# [EXERCISE]
Leave out all pictures while repeating the records exactly and completely.
——
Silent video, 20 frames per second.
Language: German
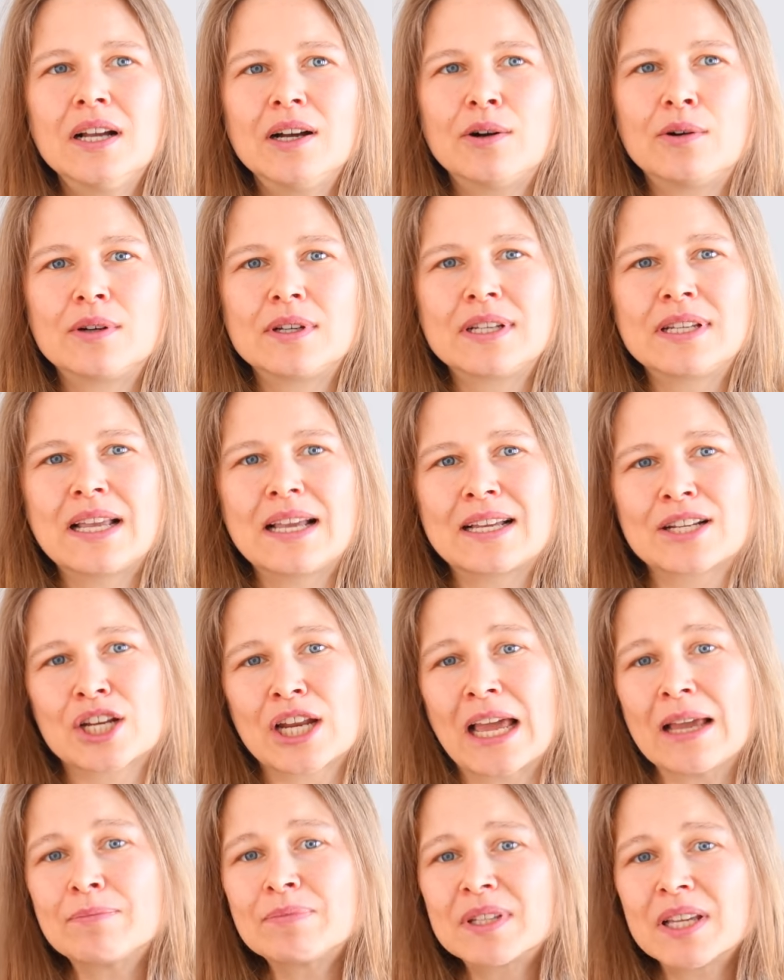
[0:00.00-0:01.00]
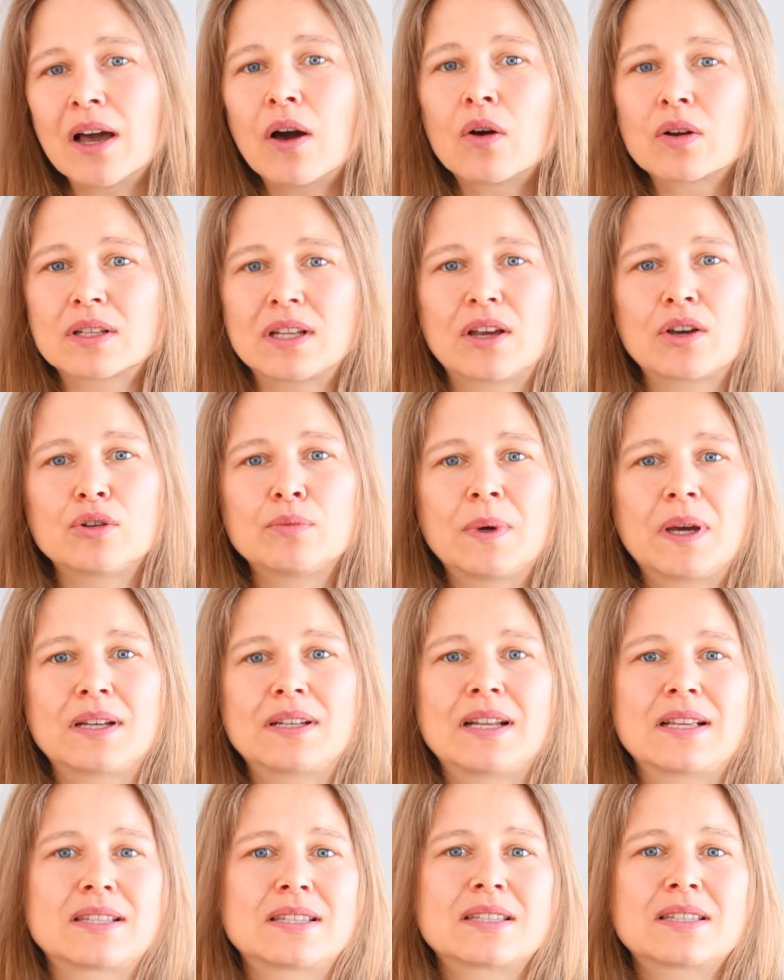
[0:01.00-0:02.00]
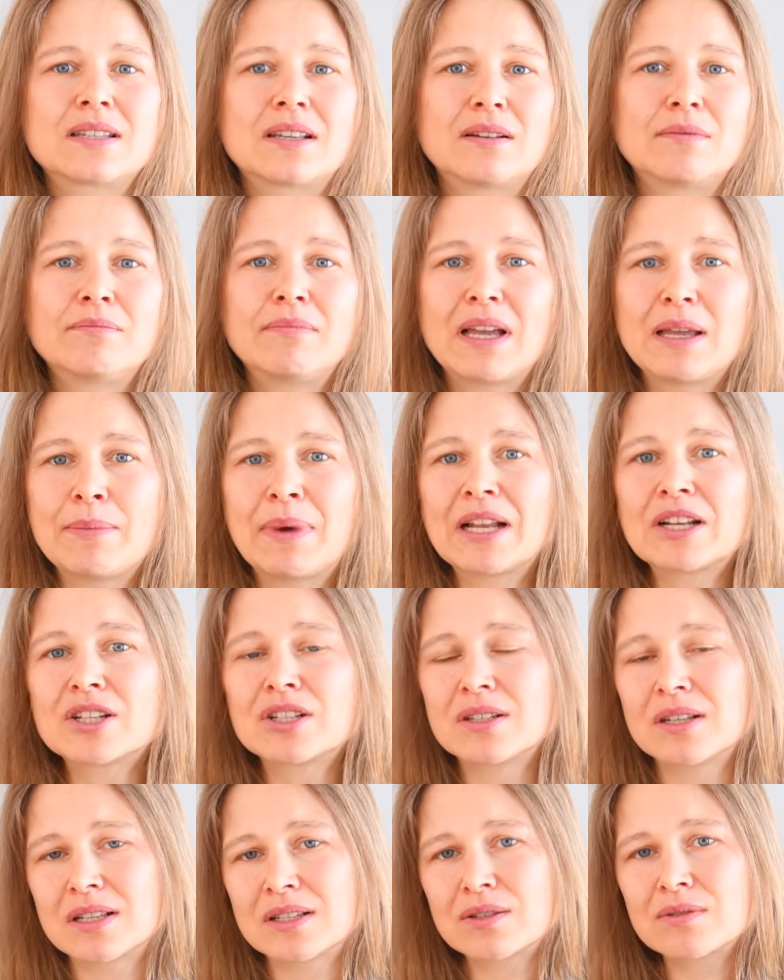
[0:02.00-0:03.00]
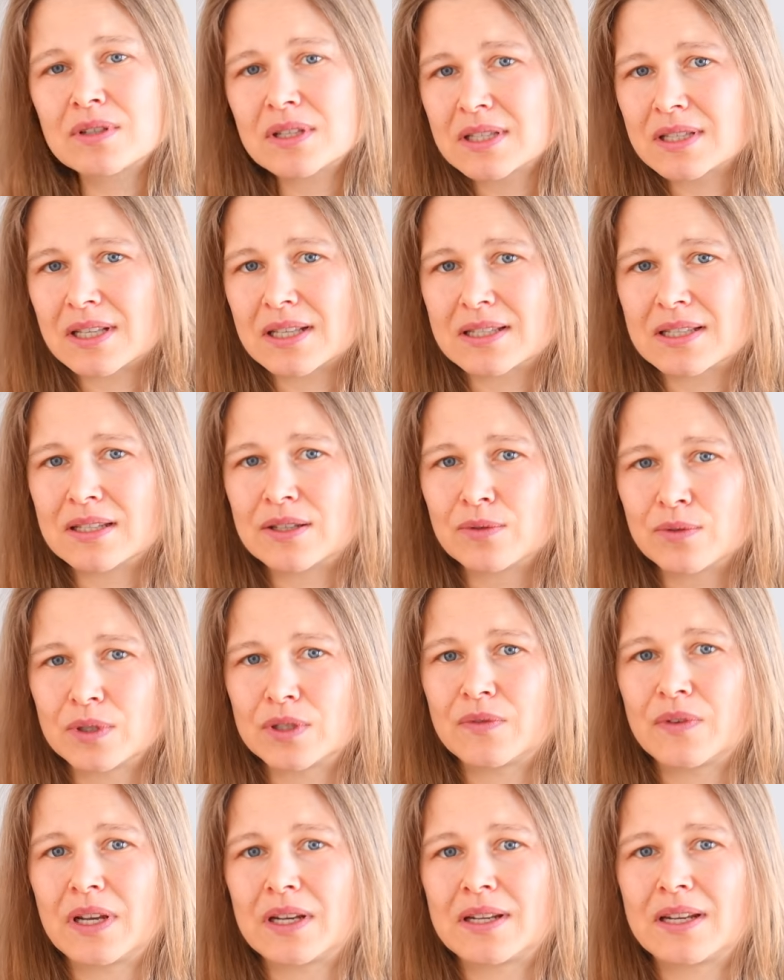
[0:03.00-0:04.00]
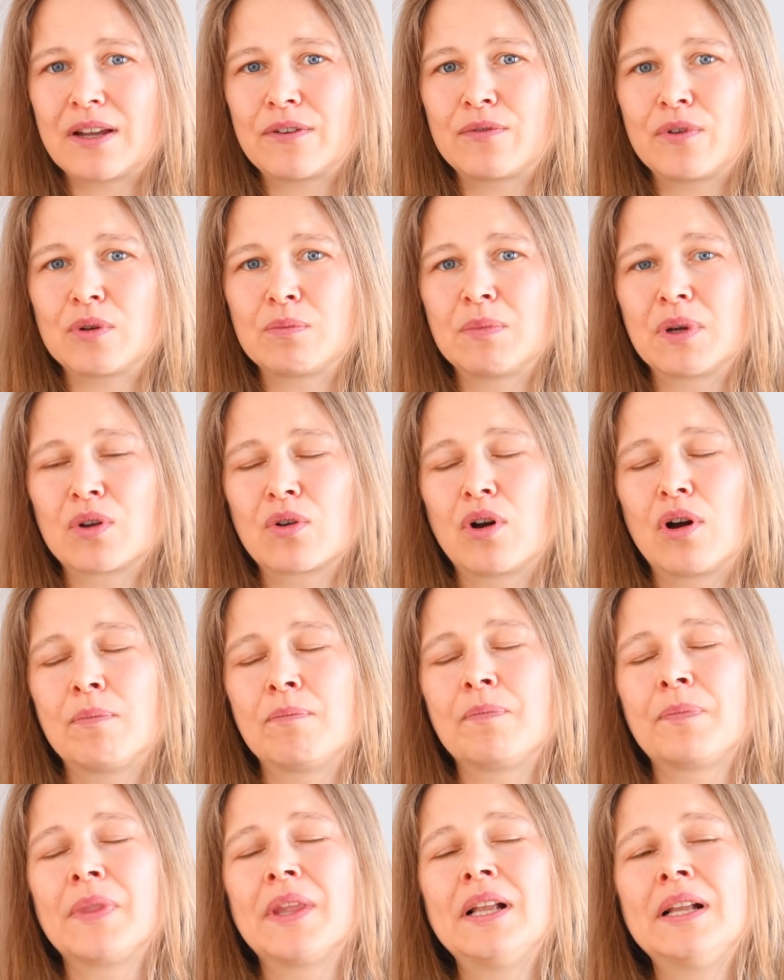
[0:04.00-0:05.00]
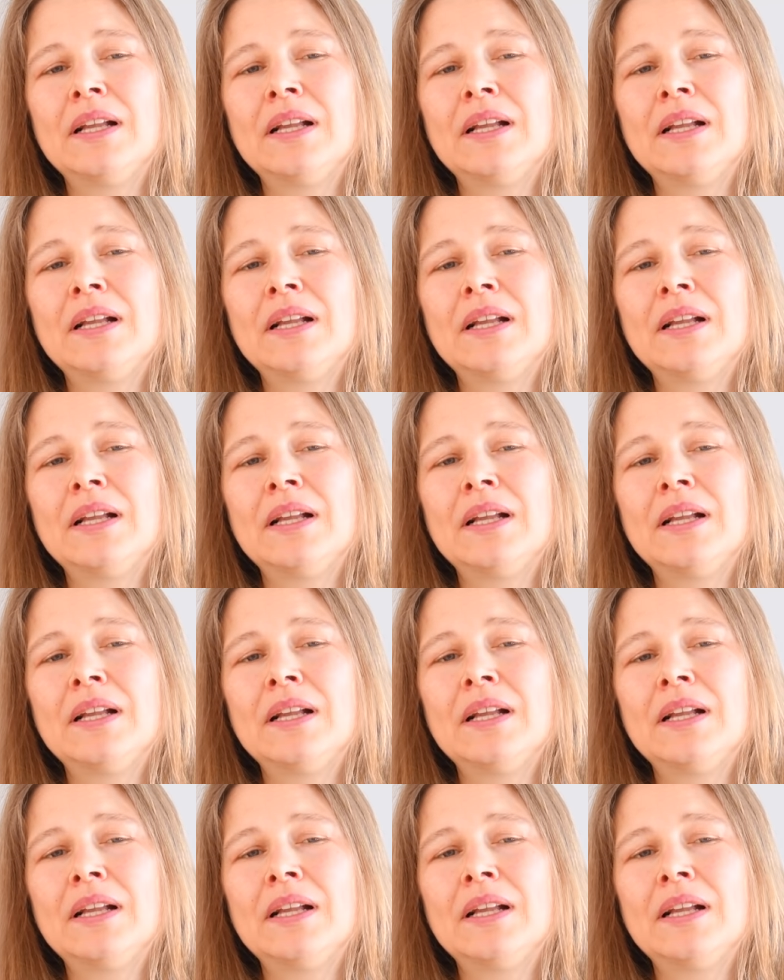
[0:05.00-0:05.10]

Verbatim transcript: Und er schreibt ja auch darüber, dass ähm, bei manchen das so ist, dass sie Durchfälle davon bekommen.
——
# [RESPONSE TO THE TASK]
Silent video, 20 frames per second.
Language: German
[0:00.00-0:01.00]
[0:01.00-0:02.00]
[0:02.00-0:03.00]
[0:03.00-0:04.00]
[0:04.00-0:05.00]
[0:05.00-0:05.10]

Verbatim transcript: Und er schreibt ja auch darüber, dass ähm, bei manchen das so ist, dass sie Durchfälle davon bekommen.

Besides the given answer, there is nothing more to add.